My favorite writing advice is “write
until something surprises you.” What surprised you in the writing of this book?
The discovery
for me was in how the events would unfold and be experienced, and in how the
various points-of-view would mold the prose itself. There are eleven
points-of-view in Grievous, and each character
exerted his or her own control over the style. It was a constant surprise to
watch these characters come to life, be independent from me and from my plans,
and for them to think, speak, and behave stubbornly as themselves, refusing to
fulfill the stereotypes from which they’d sprung.
How did you find the title of your
book?
My original
idea with these books about St. Stephen’s was that the titles would be the
names of the main characters. So, the first book was called Wilberforce because its protagonist was
Morgan Wilberforce. Grievous was
harder to title because it was difficult to settle on a single main character
(there are arguably two or three). John Grieves was the frontrunner, but
everyone felt that Grieves was a real
downer as a title. I had a working title, Age
of Grace, which had the advantage of sounding attractive and hinting at the
narrative sweep of the book.
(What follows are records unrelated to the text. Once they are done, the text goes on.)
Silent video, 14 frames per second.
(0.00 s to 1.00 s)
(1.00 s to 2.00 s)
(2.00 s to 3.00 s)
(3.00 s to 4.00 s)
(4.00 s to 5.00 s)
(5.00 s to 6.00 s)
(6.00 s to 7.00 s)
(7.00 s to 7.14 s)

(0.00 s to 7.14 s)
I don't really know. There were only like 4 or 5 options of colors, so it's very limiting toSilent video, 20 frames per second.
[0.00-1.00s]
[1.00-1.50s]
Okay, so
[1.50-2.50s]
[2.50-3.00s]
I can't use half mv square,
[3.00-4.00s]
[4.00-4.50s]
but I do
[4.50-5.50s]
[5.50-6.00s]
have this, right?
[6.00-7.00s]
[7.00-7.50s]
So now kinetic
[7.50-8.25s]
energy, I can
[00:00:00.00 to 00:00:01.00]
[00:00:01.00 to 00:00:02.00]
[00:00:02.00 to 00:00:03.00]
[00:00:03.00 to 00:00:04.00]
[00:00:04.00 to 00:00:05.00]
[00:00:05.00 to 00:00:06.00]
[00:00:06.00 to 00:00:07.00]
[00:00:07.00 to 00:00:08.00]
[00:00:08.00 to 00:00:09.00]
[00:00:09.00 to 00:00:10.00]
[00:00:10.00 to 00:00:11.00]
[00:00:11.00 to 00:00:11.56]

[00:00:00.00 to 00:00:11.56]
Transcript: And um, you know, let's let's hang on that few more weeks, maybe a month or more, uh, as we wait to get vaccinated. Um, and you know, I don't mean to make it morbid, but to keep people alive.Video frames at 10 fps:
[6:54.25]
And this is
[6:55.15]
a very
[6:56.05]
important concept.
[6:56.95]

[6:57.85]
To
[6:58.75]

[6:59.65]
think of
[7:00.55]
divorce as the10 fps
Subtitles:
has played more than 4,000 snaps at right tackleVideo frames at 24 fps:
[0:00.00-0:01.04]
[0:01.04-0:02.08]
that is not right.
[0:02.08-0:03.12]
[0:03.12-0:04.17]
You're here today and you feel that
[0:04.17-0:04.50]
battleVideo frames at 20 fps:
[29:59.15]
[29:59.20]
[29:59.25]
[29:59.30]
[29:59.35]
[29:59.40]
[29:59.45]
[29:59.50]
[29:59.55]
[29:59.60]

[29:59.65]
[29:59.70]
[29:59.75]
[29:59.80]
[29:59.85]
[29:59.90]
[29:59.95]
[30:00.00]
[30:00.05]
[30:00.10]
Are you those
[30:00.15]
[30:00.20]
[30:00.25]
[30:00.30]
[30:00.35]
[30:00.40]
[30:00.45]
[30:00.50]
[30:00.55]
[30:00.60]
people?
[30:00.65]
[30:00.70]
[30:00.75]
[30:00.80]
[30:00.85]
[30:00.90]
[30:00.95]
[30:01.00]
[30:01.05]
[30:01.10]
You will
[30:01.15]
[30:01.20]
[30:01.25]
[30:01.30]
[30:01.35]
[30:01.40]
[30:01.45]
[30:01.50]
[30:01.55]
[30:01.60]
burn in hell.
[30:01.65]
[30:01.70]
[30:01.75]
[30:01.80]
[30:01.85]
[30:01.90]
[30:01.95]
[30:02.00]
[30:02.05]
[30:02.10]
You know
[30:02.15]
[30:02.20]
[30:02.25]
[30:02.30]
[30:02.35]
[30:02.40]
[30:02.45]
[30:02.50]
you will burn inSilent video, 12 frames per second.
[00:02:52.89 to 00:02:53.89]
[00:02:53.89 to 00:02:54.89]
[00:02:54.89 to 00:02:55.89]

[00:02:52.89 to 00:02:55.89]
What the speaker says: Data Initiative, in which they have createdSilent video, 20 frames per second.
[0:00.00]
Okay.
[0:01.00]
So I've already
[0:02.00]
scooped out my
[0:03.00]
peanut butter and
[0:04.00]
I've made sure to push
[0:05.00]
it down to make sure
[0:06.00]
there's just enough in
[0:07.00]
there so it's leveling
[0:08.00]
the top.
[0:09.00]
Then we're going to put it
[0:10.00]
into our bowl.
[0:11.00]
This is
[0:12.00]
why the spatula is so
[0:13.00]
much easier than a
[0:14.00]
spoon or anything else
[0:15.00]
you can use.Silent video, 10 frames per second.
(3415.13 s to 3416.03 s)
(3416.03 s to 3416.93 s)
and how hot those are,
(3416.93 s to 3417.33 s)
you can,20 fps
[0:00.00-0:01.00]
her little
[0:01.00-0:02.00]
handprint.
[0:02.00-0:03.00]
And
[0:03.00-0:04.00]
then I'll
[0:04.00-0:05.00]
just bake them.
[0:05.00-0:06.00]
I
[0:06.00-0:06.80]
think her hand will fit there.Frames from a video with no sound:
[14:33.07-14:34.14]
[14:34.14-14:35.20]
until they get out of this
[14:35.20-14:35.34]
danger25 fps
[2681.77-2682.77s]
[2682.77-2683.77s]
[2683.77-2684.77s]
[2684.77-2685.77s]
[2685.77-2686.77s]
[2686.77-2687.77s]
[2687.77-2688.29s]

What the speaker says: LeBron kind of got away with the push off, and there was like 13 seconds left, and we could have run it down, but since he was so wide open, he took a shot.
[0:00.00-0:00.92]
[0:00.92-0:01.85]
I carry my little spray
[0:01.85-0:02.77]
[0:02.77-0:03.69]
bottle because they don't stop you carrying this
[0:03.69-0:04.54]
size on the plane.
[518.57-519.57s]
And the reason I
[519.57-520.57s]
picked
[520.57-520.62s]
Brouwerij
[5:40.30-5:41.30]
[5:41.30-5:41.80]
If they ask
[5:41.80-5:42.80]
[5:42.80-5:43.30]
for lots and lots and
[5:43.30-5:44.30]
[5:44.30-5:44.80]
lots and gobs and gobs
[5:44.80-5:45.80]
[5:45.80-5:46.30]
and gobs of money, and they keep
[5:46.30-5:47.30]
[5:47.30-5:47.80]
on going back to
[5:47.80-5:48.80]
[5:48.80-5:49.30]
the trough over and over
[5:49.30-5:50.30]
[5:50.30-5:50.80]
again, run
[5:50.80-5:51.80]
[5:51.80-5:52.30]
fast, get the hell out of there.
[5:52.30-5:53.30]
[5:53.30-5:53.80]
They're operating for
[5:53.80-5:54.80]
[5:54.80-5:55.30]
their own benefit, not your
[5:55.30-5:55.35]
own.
I was never comfortable with that title, though,
and deep down I wanted the title to be a name. At the traditional editorial
lunch, my editor said he had a title idea, but he was reluctant to tell me what
it was because it seemed too eccentric. I made him say it and then laughed
because calling the book after John’s ironic, semi-mocking nickname seemed so
cheeky and, from a sales perspective, so perverse. We mulled it over for almost
two months: the sales team preferred Age
of Grace because it was more appealing and because they had already started
populating catalogs with it and didn’t want to muddy the marketing; as the
editing process came to a close, however, I lost my tolerance for that title.
It was lofty, classic, pretty, and just so appropriate
that I couldn’t take it; meantime, I was falling in love with how weird,
unwise, funny, and right Grievous
sounded. In the end, I kicked the good-girl title to the curb, and thanks to
the support of my editor and of the President of FSG, Grievous it was, wisdom be damned.
Inquiring foodies and hungry book
clubs want to know: Any food/s associated with your book?
Most of the
food at the Academy is disgusting, but when they go out to the Cross Keys pub,
they all order the steak and kidney pie. I don’t have a recipe—it’s probably a
secret—but all the characters agree it’s great. They like the spotted dick for dessert.